Try it
Your reply should be an exact copy of every entry, with the pictures removed.

Source material
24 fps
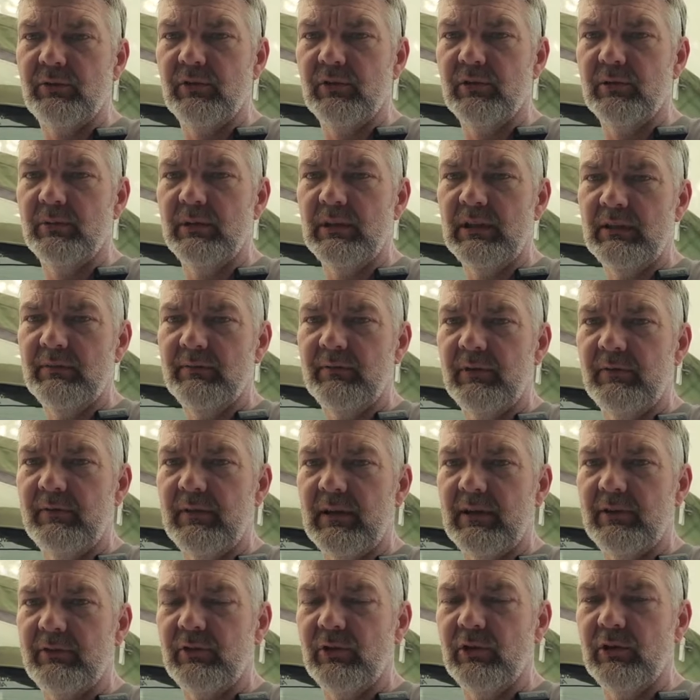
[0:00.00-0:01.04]
So for
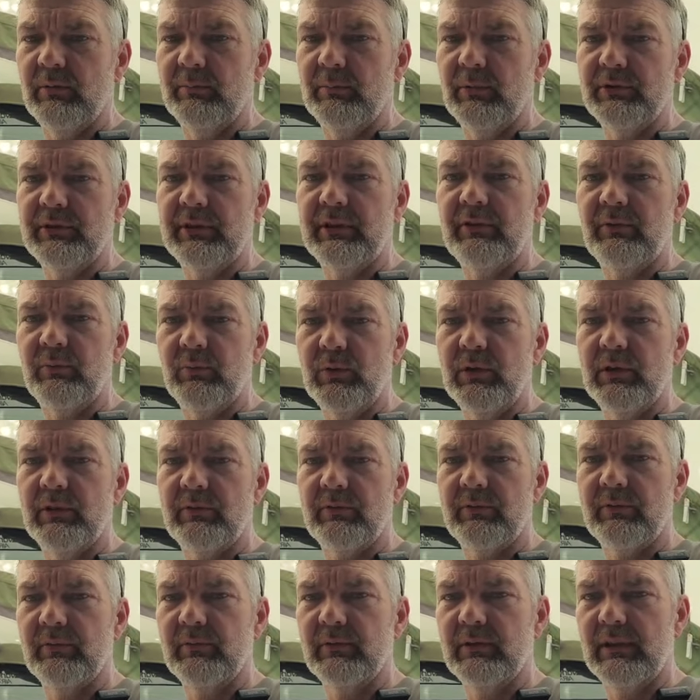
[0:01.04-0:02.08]
that sort of money, it's
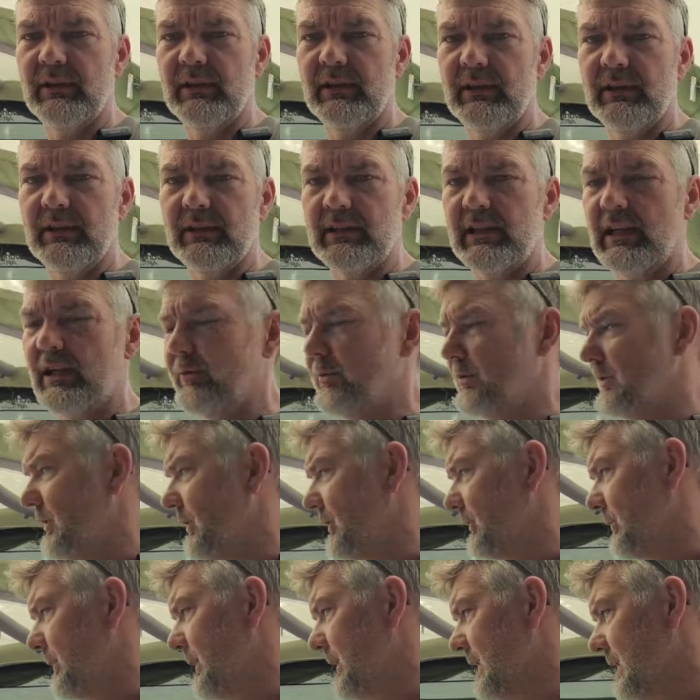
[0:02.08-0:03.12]
worth carrying
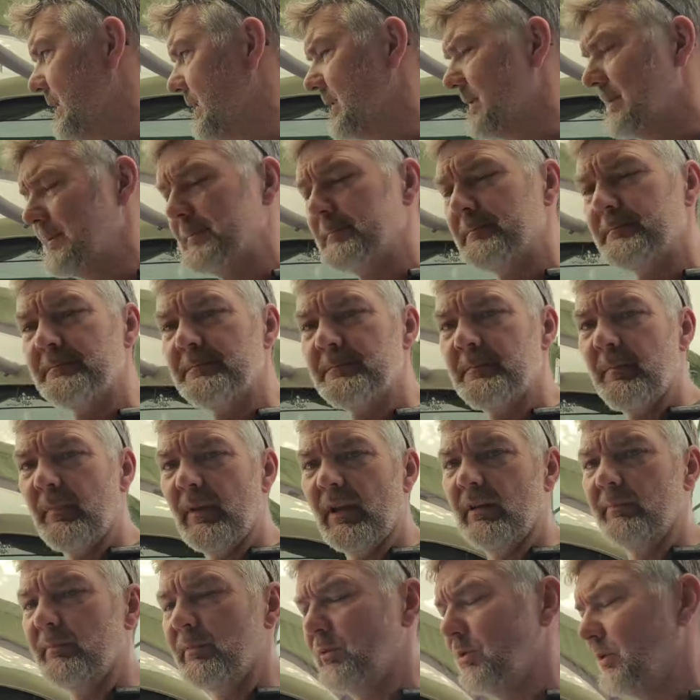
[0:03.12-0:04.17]
a spare,
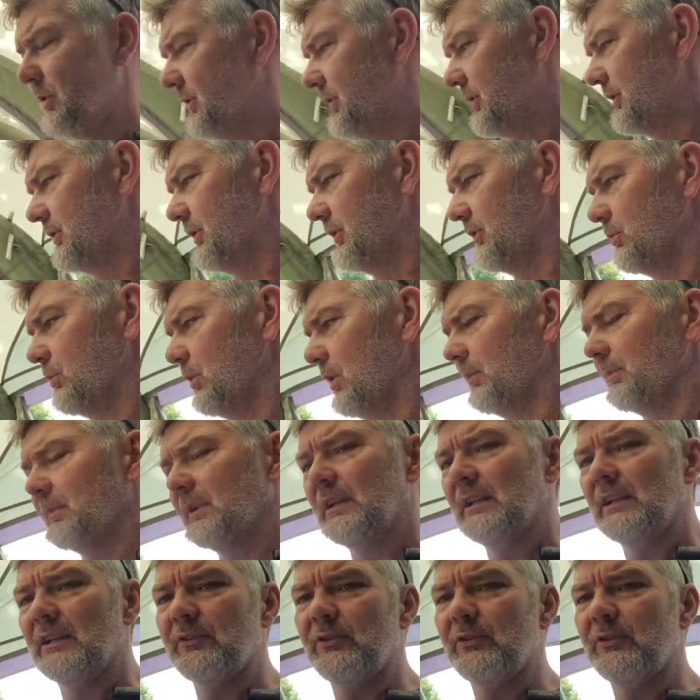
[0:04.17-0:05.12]
and they're easy to swap.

Solution
24 fps
[0:00.00-0:01.04]
So for
[0:01.04-0:02.08]
that sort of money, it's
[0:02.08-0:03.12]
worth carrying
[0:03.12-0:04.17]
a spare,
[0:04.17-0:05.12]
and they're easy to swap.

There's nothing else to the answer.